You're suffering under a leader who can't lead. You wonder whether the team would be better off on its own. Maybe, maybe not. According to Ruth Wageman's research, even "self-managing" teams will fail if they aren't set up correctly.
Wageman, an associate professor of organizational behavior at the Columbia University Graduate School of Business, has studied self-managing teams at several major organizations. Such teams are fast: Since they take responsibility for their own work, decision-making is pushed to the front lines. But all too often, they're dysfunctional: People do their work independently, instead of solving problems and taking responsibility as a team.
Wageman's interviews with 43 leaders and team members at Xerox convinced her that to succeed, self-managing teams need people who can fill three very different roles during three very different phases of a team's life. Such role-playing usually increases the chance that a team will succeed - since everyone on it ends up playing a lead role.

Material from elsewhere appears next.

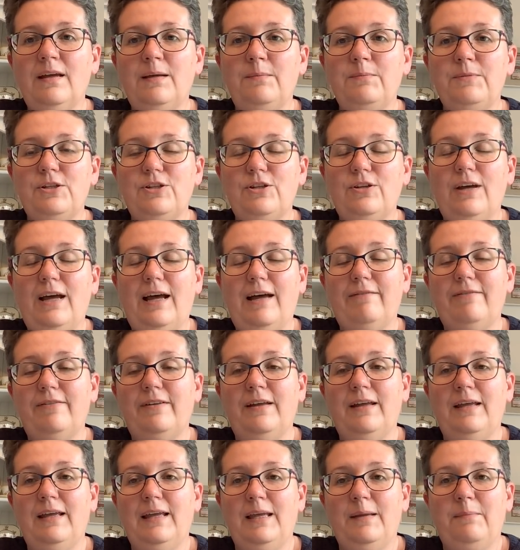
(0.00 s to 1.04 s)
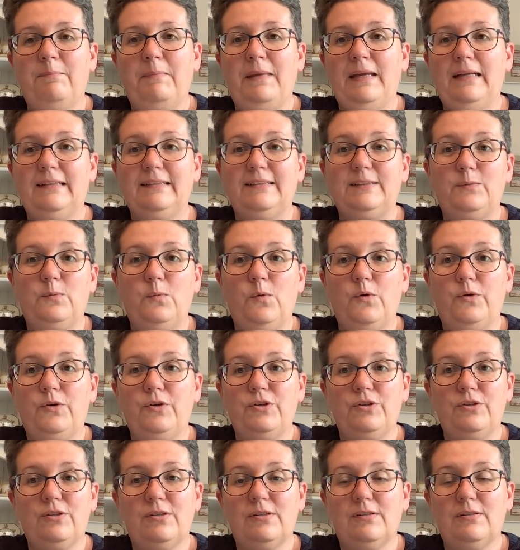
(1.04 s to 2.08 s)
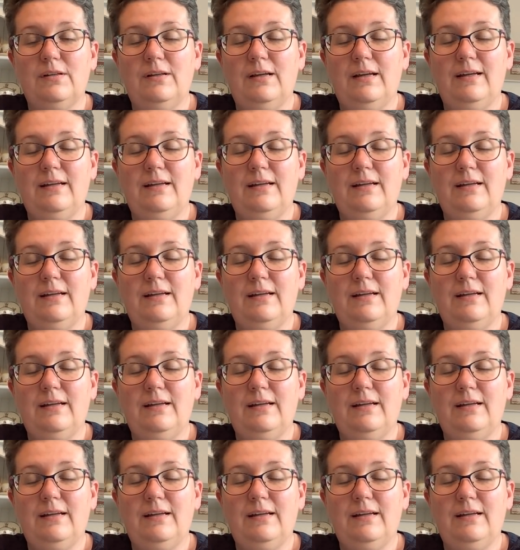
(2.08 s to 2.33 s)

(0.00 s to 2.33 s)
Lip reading: to have meals, waters,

Team Designer: "In many U.S. companies," says Wageman, "teamwork is an unnatural act." If a team is to be successful, the leader must use the critical launch phase to chart the team's course, to design its major tasks, to make clear its responsibilities, and to establish its reward system.
"The most critical role of leadership," says Wageman, "is to get the team set up right."
Team Midwife: If women can "coach," men can "midwife." Once the team is launched, the leader's primary role is to help the group establish its goals and its ways of working - to "midwife" the team's work processes. "Do this after the team fully engages the task - about when the team is midway toward a deadline," Wageman advises.
Team Coach: Once the group starts performing, the coaching role takes over - and continues throughout the life of the team. Wageman believes that coaching is most effective when it is done sparingly. It should occur during natural "break points" in the action, such as at the beginning of a project and at interim deadlines.
Team leaders frequently tell Wageman that their top priority is to coach. That priority is misplaced. "If leaders haven't first attended to the design of the team," she says, "they'll be trying to coach members of a chaotic group."
Coordinates: Ruth Wageman, rw46@columbia.edu
Chron*ic Can*tank*er*ous*ness, noun: a condition characterized by frequently recurring quarrels that result from a team's inability to agree on the small stuff, such as when to hold the weekly meeting. Left untreated, this common condition can quickly escalate into all-out infighting.
A team should never underestimate the importance of agreeing on how to be a team. If it does, people will waste time, perform poorly, and undermine one another, says Tom Ruddy, who's responsible for developing high-performance work systems for the 2,000 teams that make up Xerox's worldwide customer-service organization.
Trouble is, every team has at least one iconoclast. Ruddy developed a deck of 35 playing cards to deal with these rule-breakers. Each card lists a situation that the team is likely to confront. Team members agree on how they should respond in each case, and they write this "norm" on the card. Then they make a copy of the whole deck for everyone on the team.
Xerox's service teams, for example, have a card noting that in meetings, everyone's opinion will be heard. If one team member cuts off another, the one who was speaking will "out" the rebel by playing that card. "After a while, team members internalize the proper behavior," Ruddy says. "That's when the team really starts to click."